(PROBLEM TO WORK ON): Transcribe the data underneath exactly. No images belong in your version.

(INFORMATION SUPPLIED):
^^^^^^^^^^^^^^^^

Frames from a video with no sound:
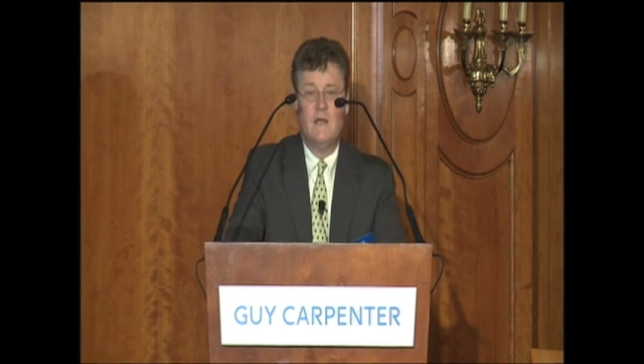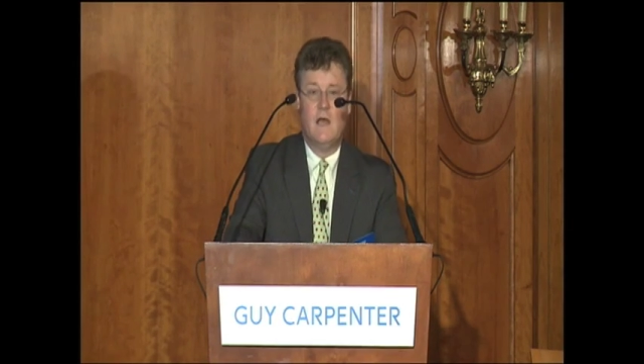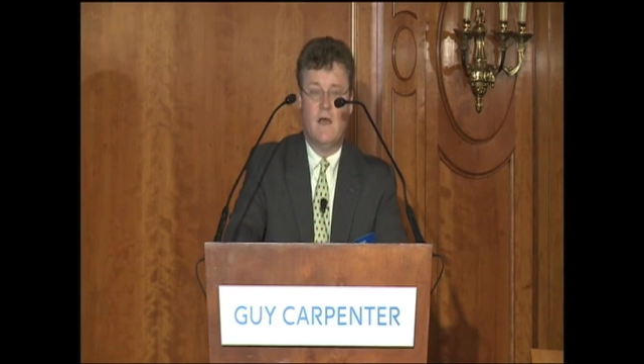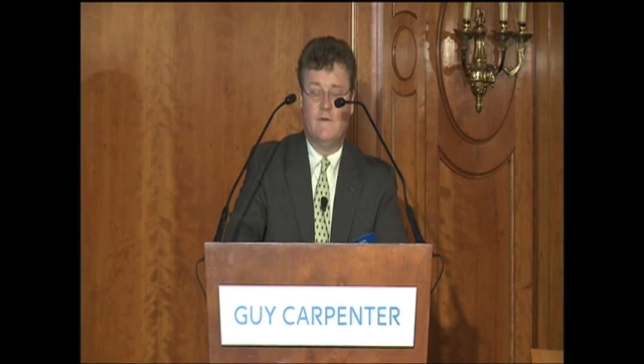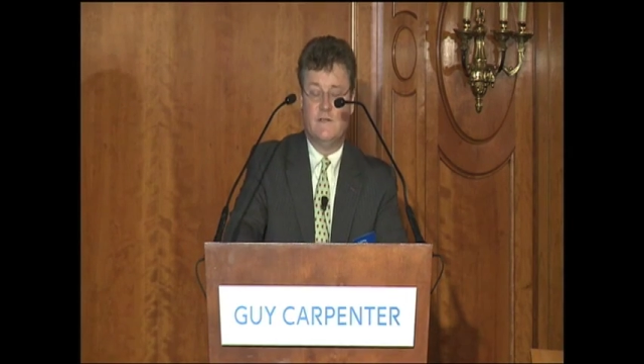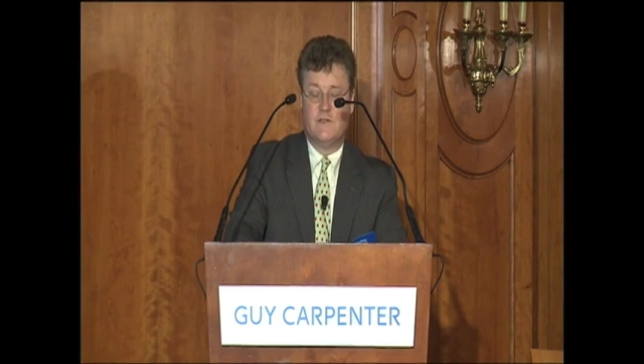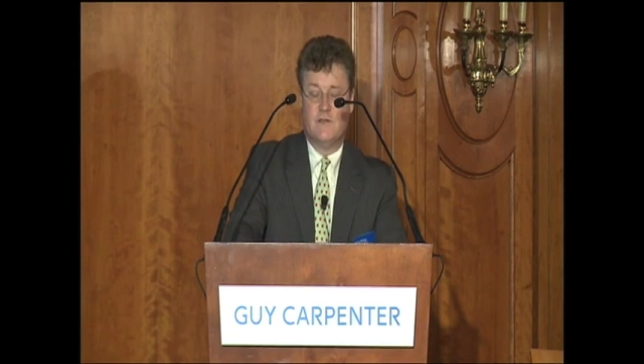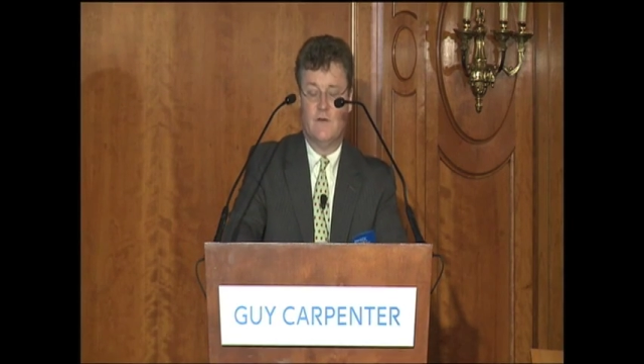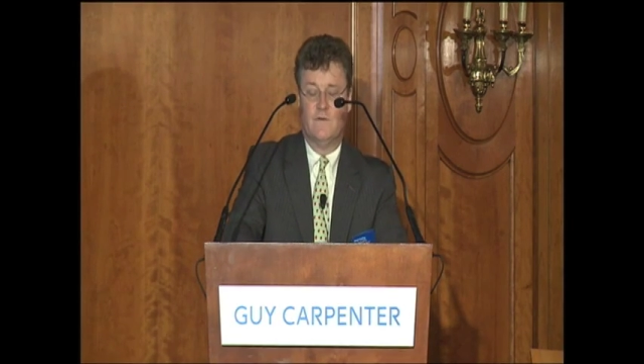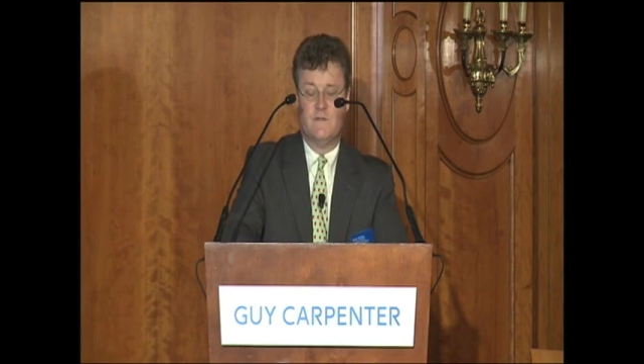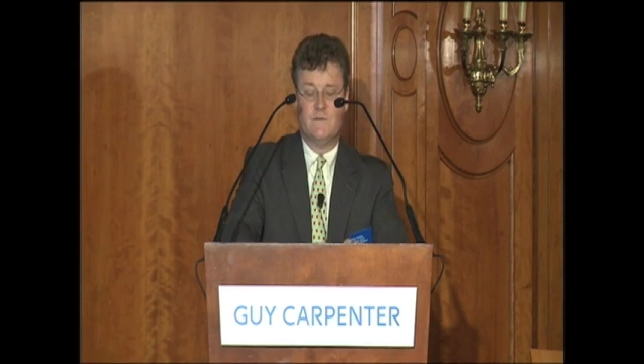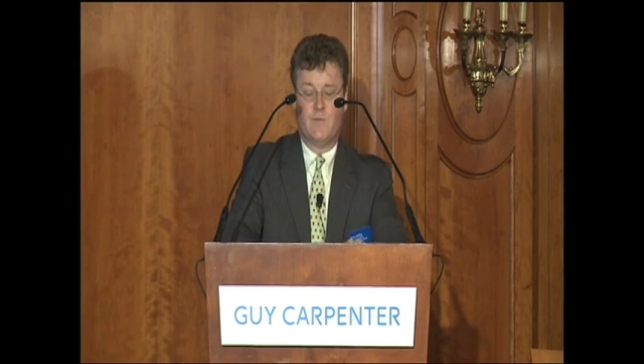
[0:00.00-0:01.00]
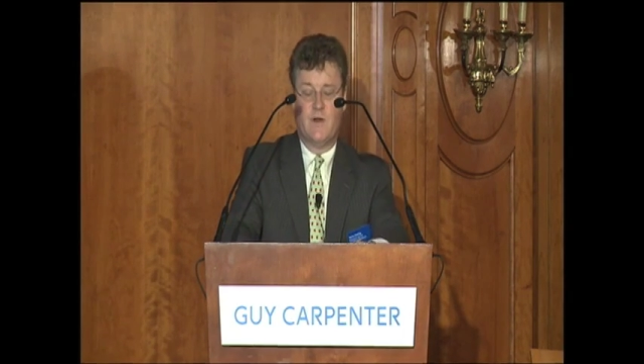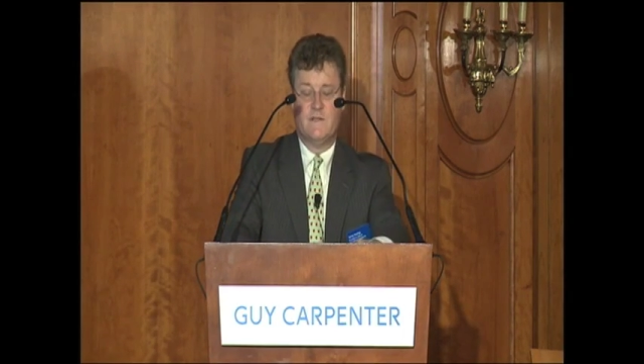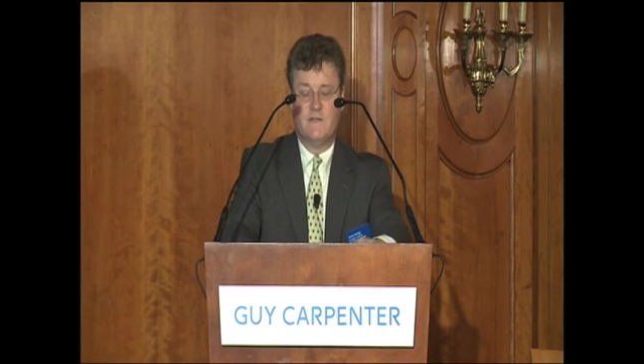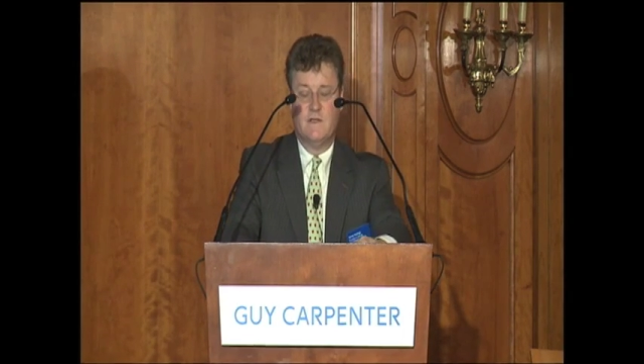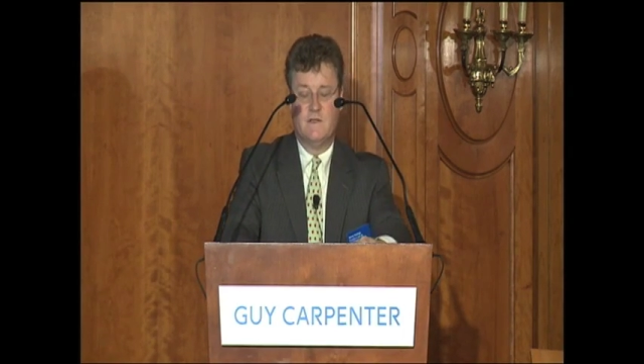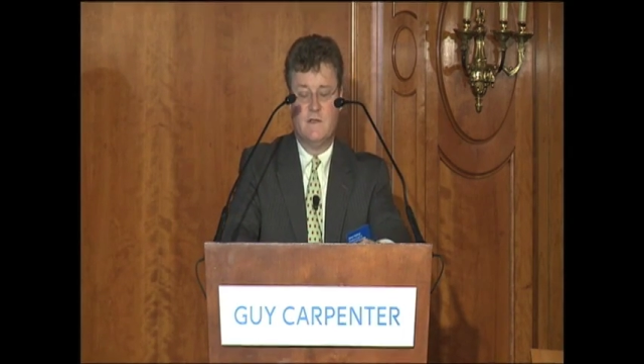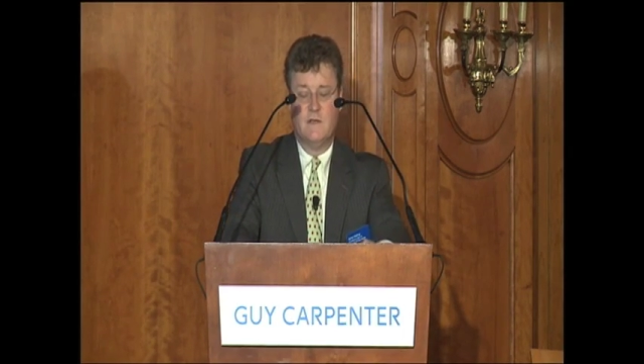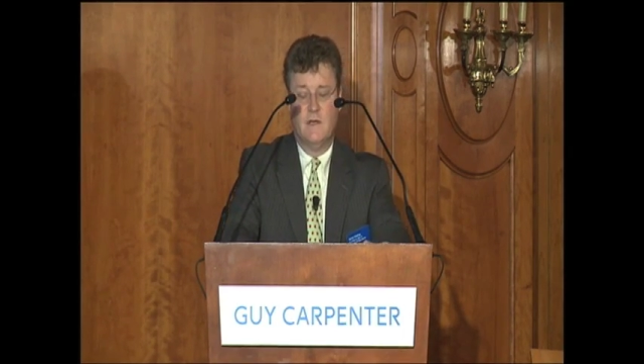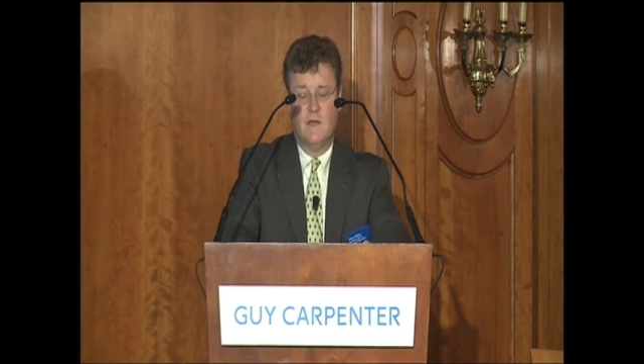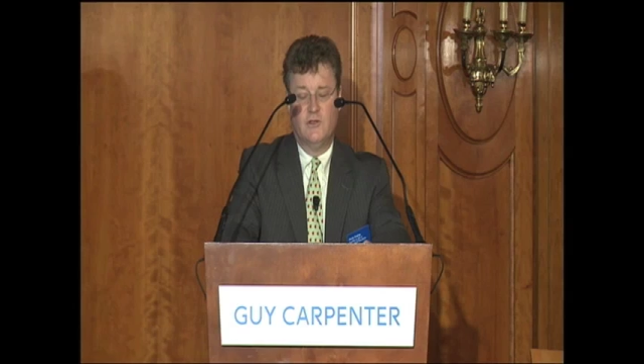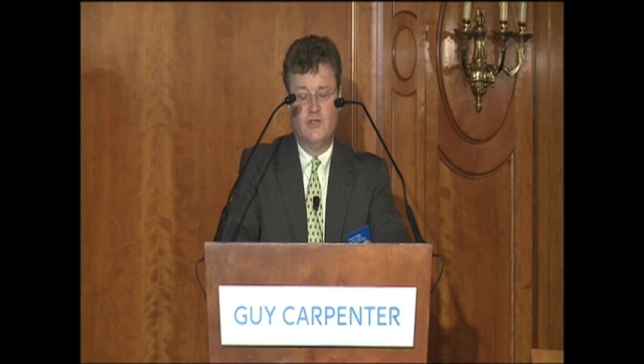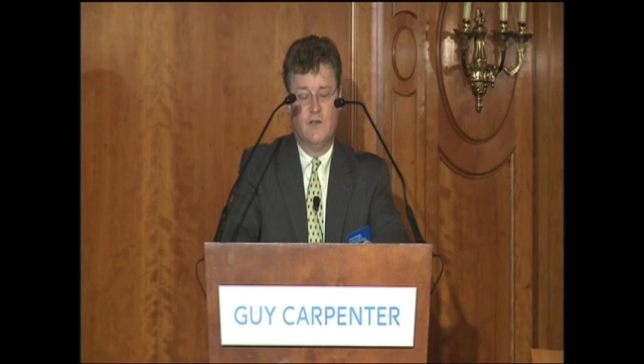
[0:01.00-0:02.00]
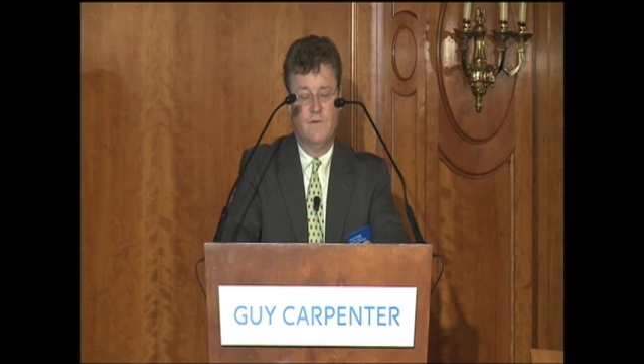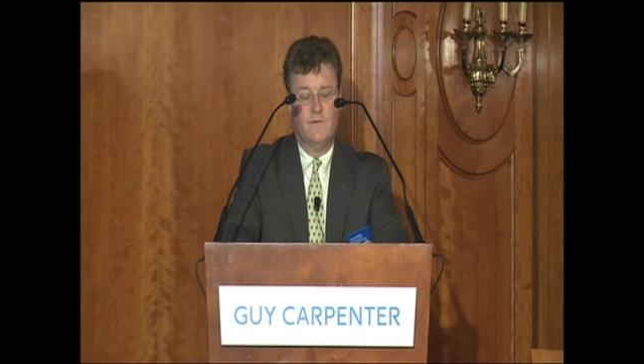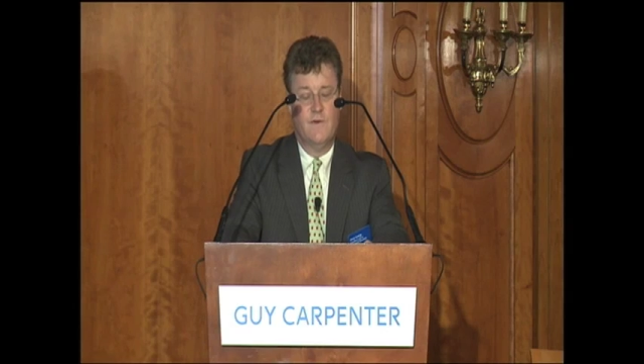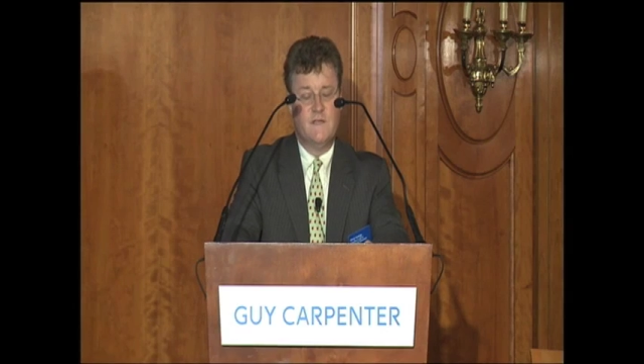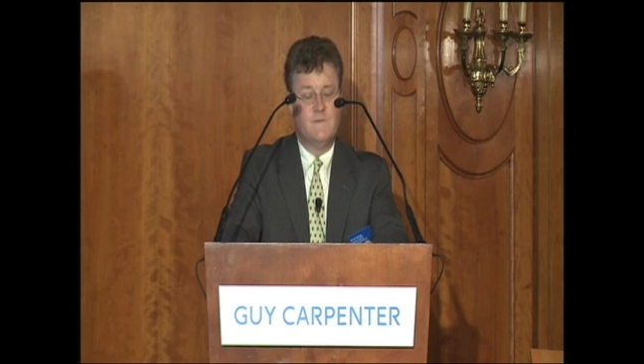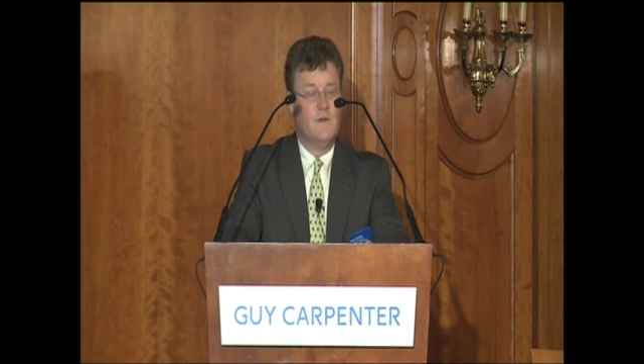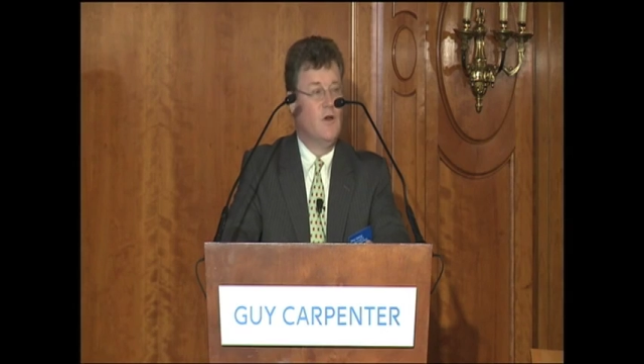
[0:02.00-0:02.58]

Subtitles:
having served as President and Chief Investment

^^^^^^^^^^^^^^^^

(EXPECTED OUTPUT):
Frames from a video with no sound:
[0:00.00-0:01.00]
[0:01.00-0:02.00]
[0:02.00-0:02.58]

Subtitles:
having served as President and Chief Investment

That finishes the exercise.